You might want to flip through the excerpts for the other books, including the number theory and probability books.

 

Another book I really like is Calculus Made Easy by Silvanus Thompson. It is old enough that there are free digital versions online. There is also a new edition that was revised by Martin Gardener. I really wish I'd had this text when I was struggling through college calc and the calc based physics and engineering courses I had to take.

[Teachin'Mine]

I'm also not an elite math person. But AoPS also has some books designed for math competition. Maybe these would help with the problem solving, without being all about calculus.

 

ETA: In the wiki section of AoPS, there are also years worth of AMC tests (8/10/12) with solutions. She might also enjoy working through problems on Alcumus. (Heck, I get a charge out of doing those problems.)

 

Yes thank you. That's the one Kiana had suggested as well, and I think we'll give it a try. :)

 

I've checked out the AMC tests and they didn't look so bad until someone posted about the test questions this year! It looked exceptionally challenging. :tongue_smilie: These are the kinds of problems that I picture math geeks doing just for fun. :lol:

[Emerald Stoker]

nm

[Teachin'Mine]

Hi, Teachin'Mine,

 

Let me preface this by saying I don't belong in this thread!

 

But I have been having fun the last week or so poking around on this site that Ray suggested over on one of the other boards (Logic?
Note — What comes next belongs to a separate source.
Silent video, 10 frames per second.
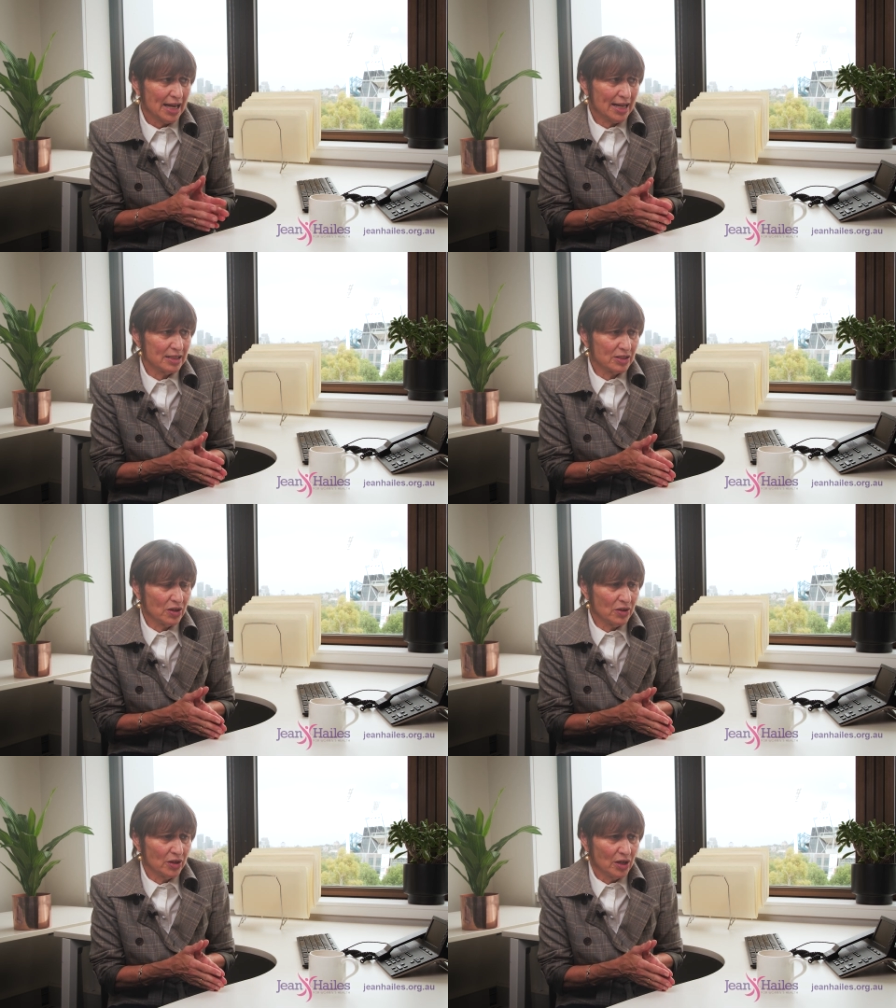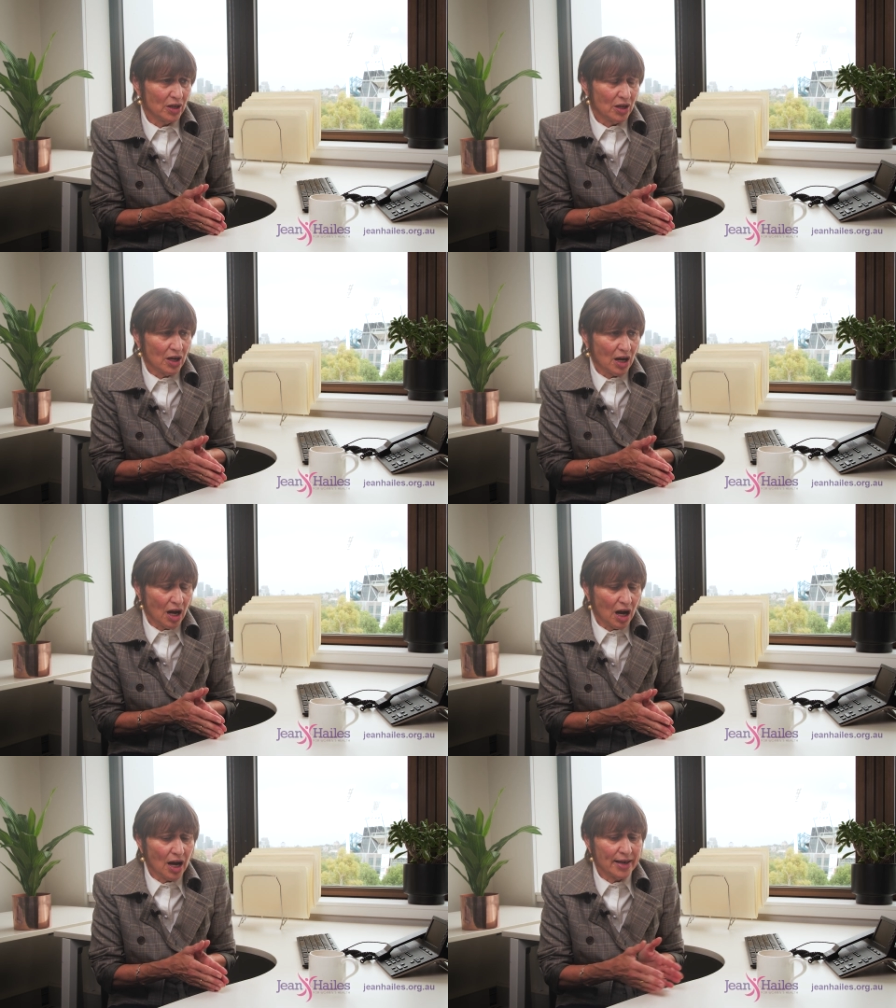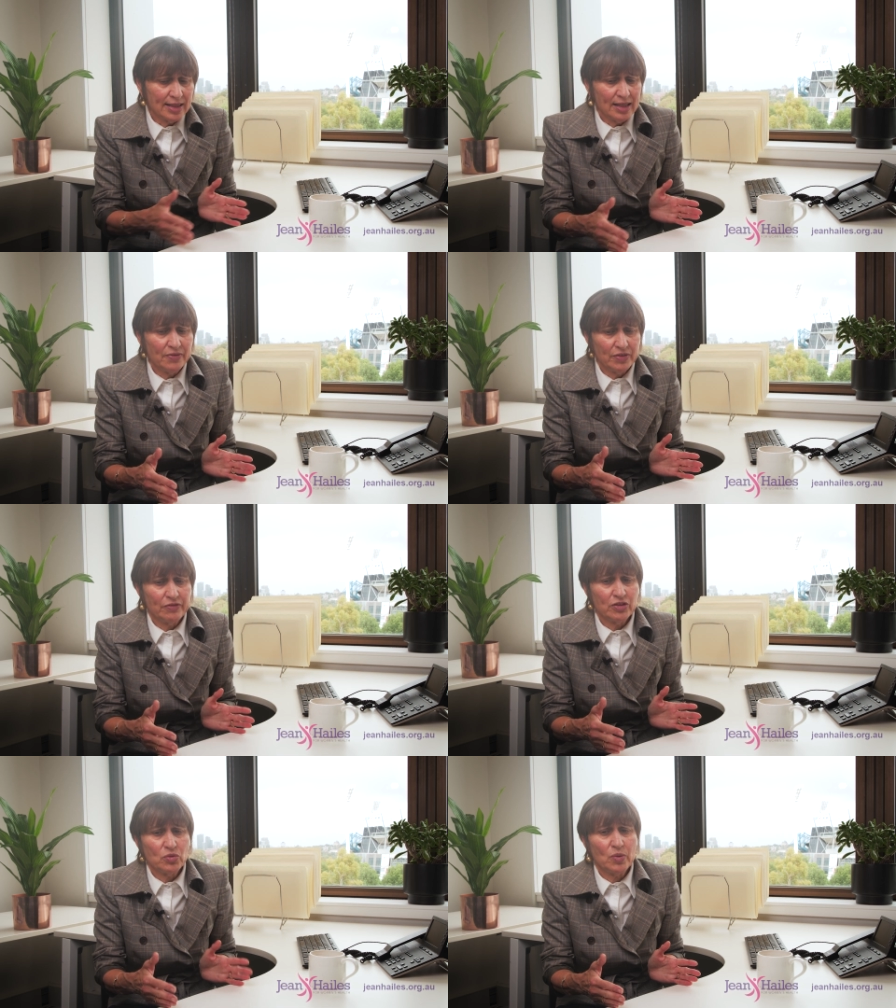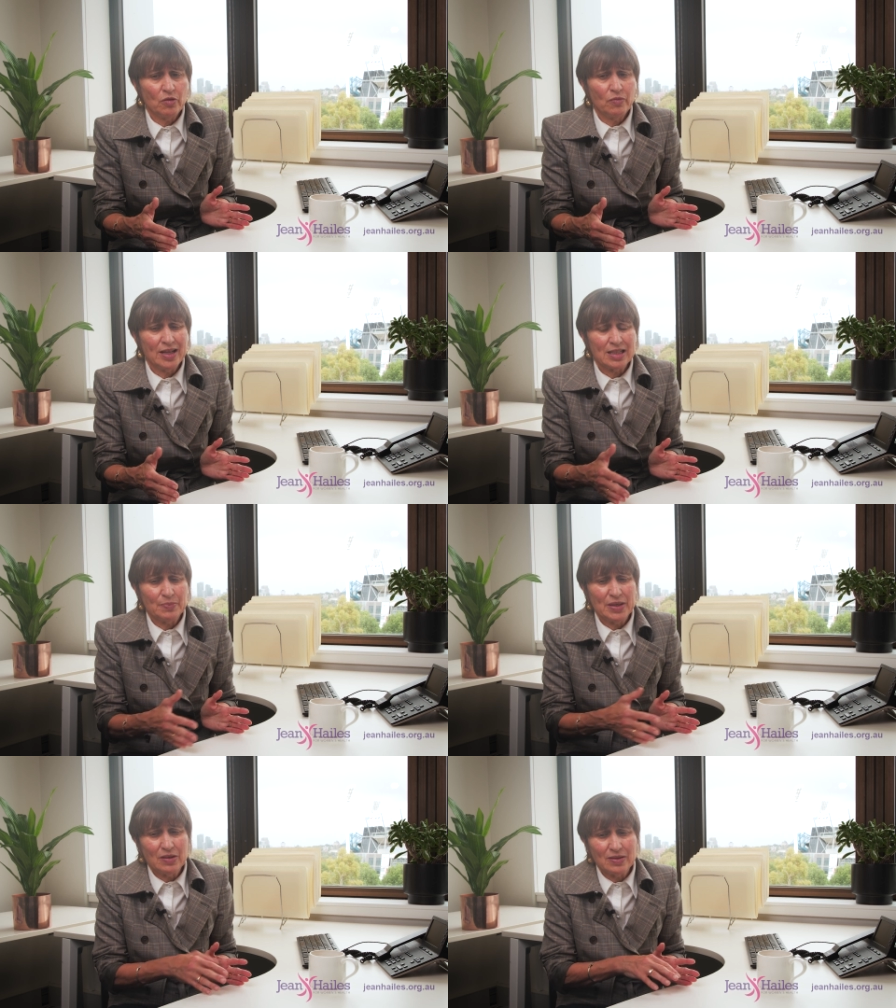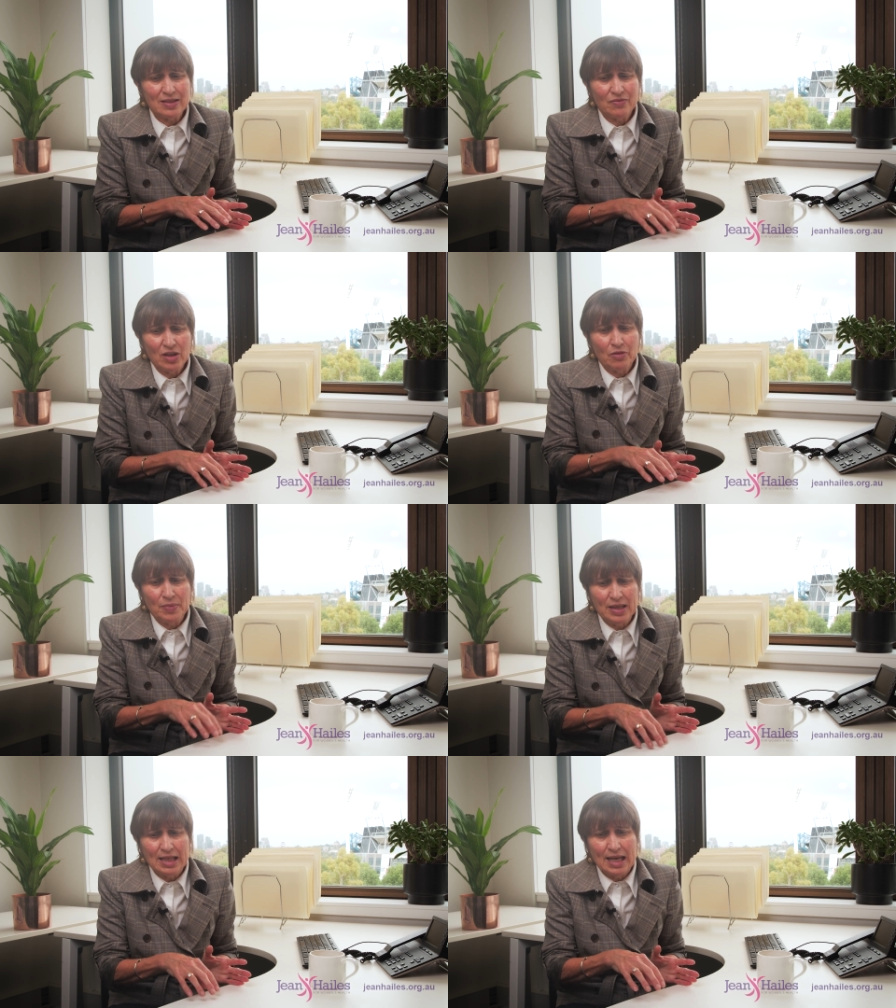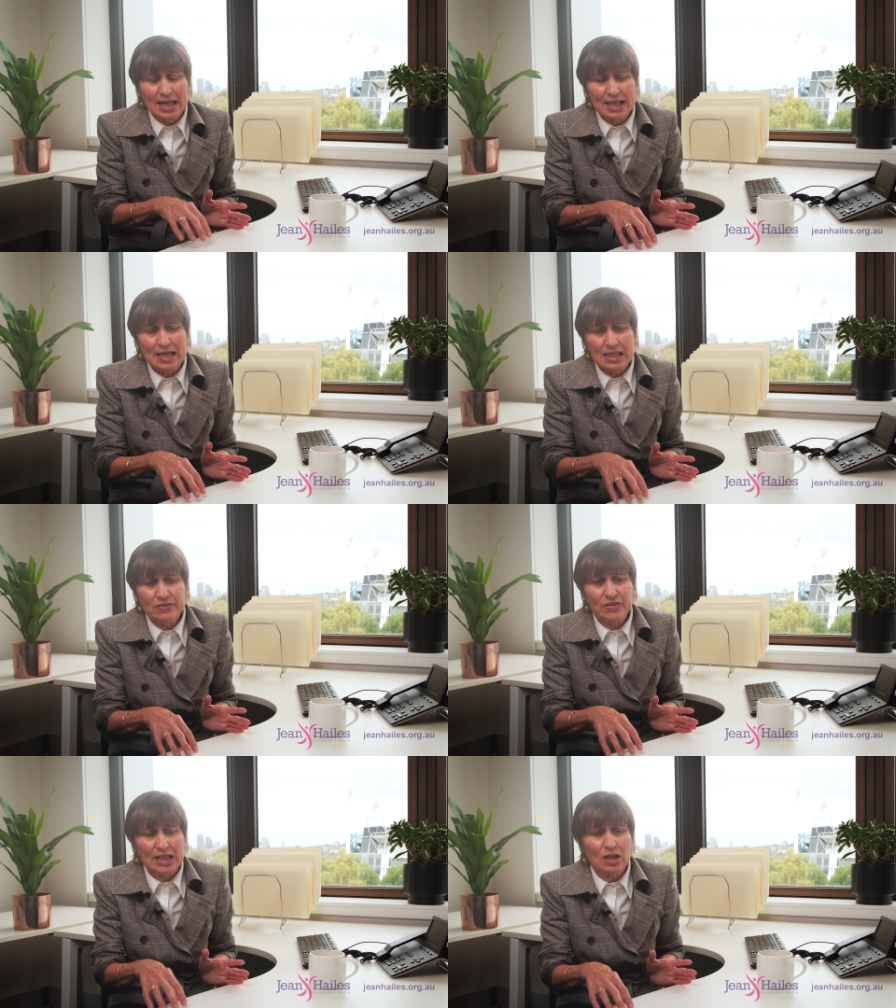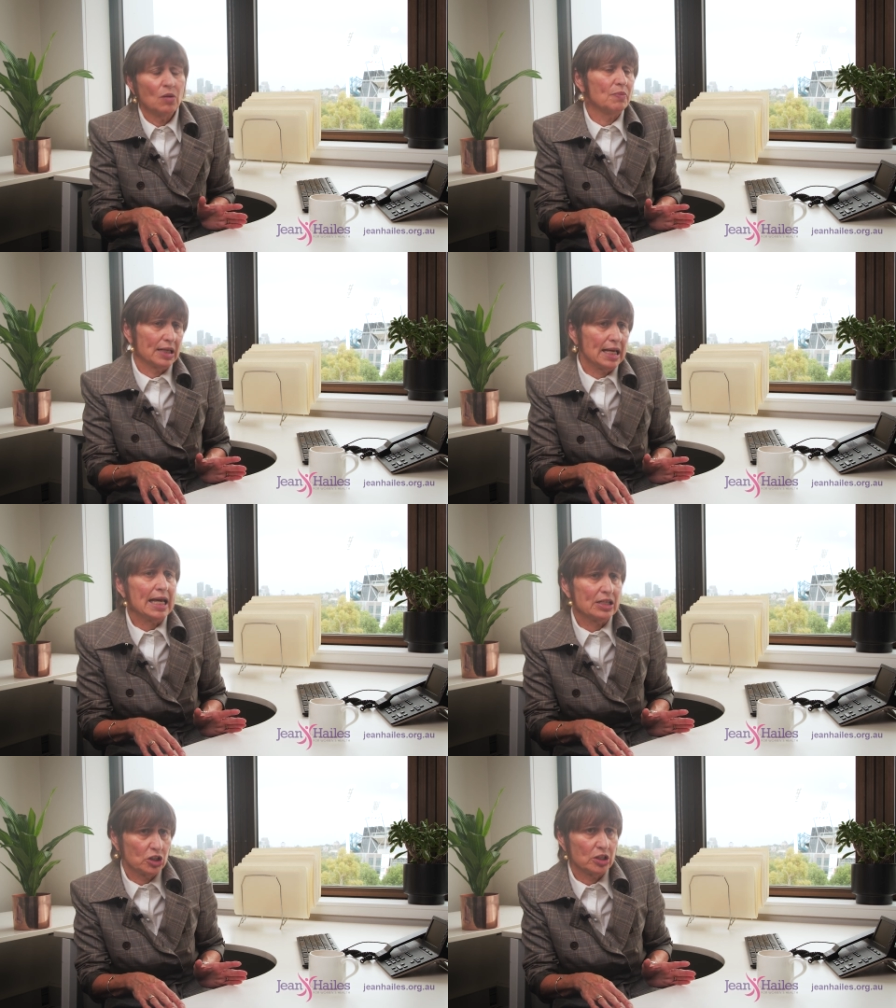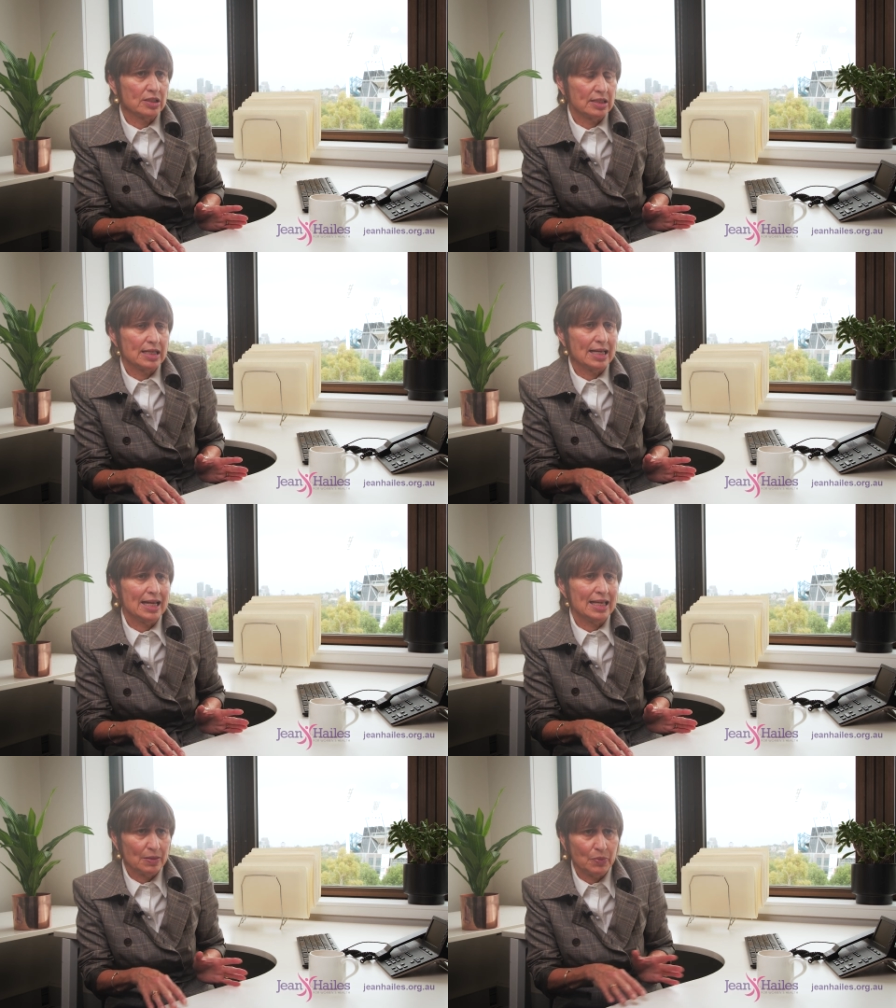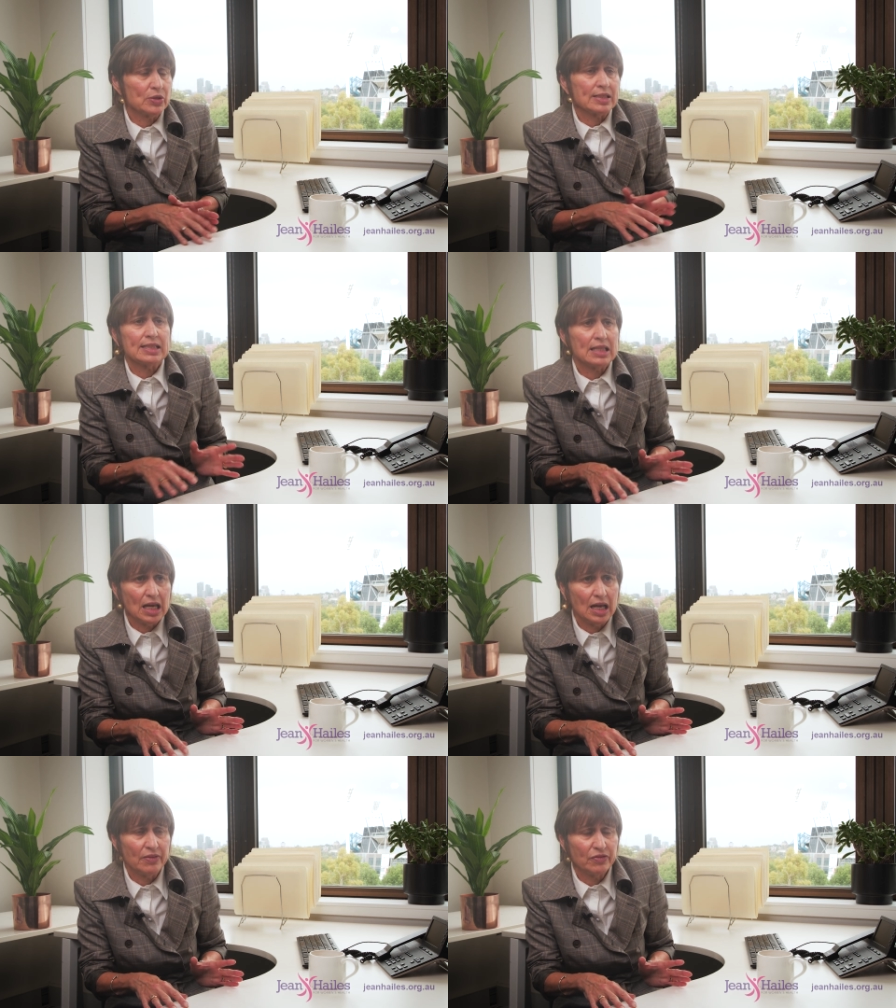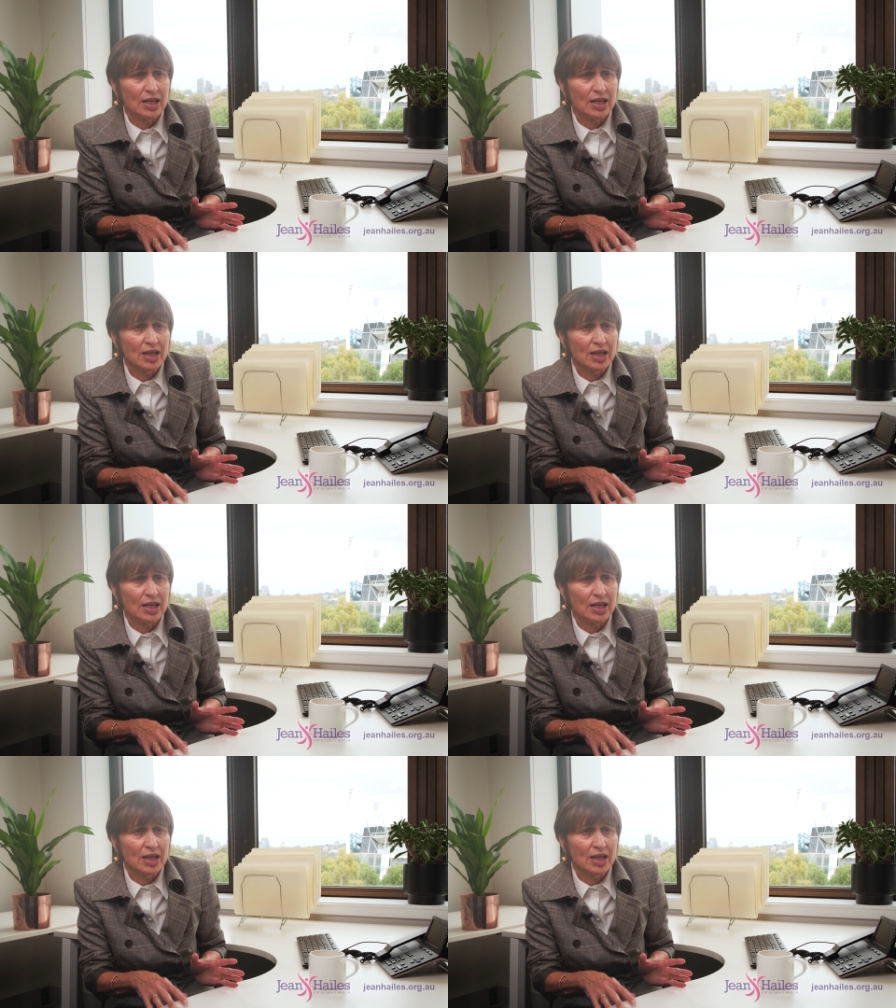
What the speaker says: And so I leave it for 12 weeks because if there have been any intervening complications in the person's life,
Accelerated? one of those two): http://www.jamestanton.com/ .

 

He is brilliant at explaining the whys, I think; he's got books for sale on Lulu (with lots of samples) and his own youtube channel--I'm not sure if the math goes up far enough for what you are seeking (the books he's done so far seem to stop at calculus BC and probability/statistics, but others are in preparation, he says). He has a PhD in math from Princeton, so they're math books by a mathematician, like the AoPS books.

 

I don't have any idea whether that helps, but I live in hope!

 

Best,

HG

 

Yes! You do belong in this thread. Thank you!

 

I've been looking through some of what's available on his site, and the books look great! I'm thinking that the Solve It might work well and some of the others look interesting too. I'm not looking for anything beyond what he's already got available. :)

 

Thank you for mentioning this!

[Teachin'Mine]

My understanding is that some of the why of the math is taught through discovery method. As an example, the algebra book starts with the properties of addition and multiplication, not because that's what always comes in the first lesson, but because those properties are the engine that make the next lessons go (problems involving negative and fractional exponents, for example).

 

You might want to flip through the excerpts for the other books, including the number theory and probability books.

 

Another book I really like is Calculus Made Easy by Silvanus Thompson. It is old enough that there are free digital versions online. There is also a new edition that was revised by Martin Gardener. I really wish I'd had this text when I was struggling through college calc and the calc based physics and engineering courses I had to take.

 

Thank you! Since we posted about the same time, I had missed this post. :tongue_smilie: The calculus book looks great!!!

 

I have a feeling that I worded something wrong in my original post as every seems to say that they shouldn't be posting here. :001_huh: I appreciate all the replies and great info. :001_smile:

[Kathy in Richmond]

I saw your post when I was running out the door this morning and finally came back to it tonight (on vacation visiting my kids this week - got to meet one of the WTM boardies today while the kids were busy :D)

 

I was going to recommend that you look at the AoPS texts (esp the classic problem solving volumes and the number theory or counting and probability), but everyone else already beat me to it. She'd find appropriate challenges & complete solutions. They are meant for bright math-lovers and they're all about why math works and not at all about rote learning. I'd especially think that a course such as number theory would provide a good glimpse into non-calculus-based math, how mathematicians think and prove things, etc.

 

In any case, I'd advise you to avoid the AMS book about functional equations at the present. AoPS has a chapter on them if I remember correctly, and it's the material that's appropriate for her level. If she's truly interested in reading about a broad range of math, you might take a peek at the MAA (Math Association of America) bookstore online instead. They have publications aimed more at interested young people than the AMS.

 

The AMC 8/10/12 contests are a rich source of mathematical ideas and problem-solving. They're much more tough than they seem at first glance! The MAA publishes First Steps for Math Olympians, which she might like. It includes problems from past AMC's, and it's organized topically like a textbook & has complete solutions included.

 

Another book I recommend to all aspiring math majors is the classic How to Solve It by Polya.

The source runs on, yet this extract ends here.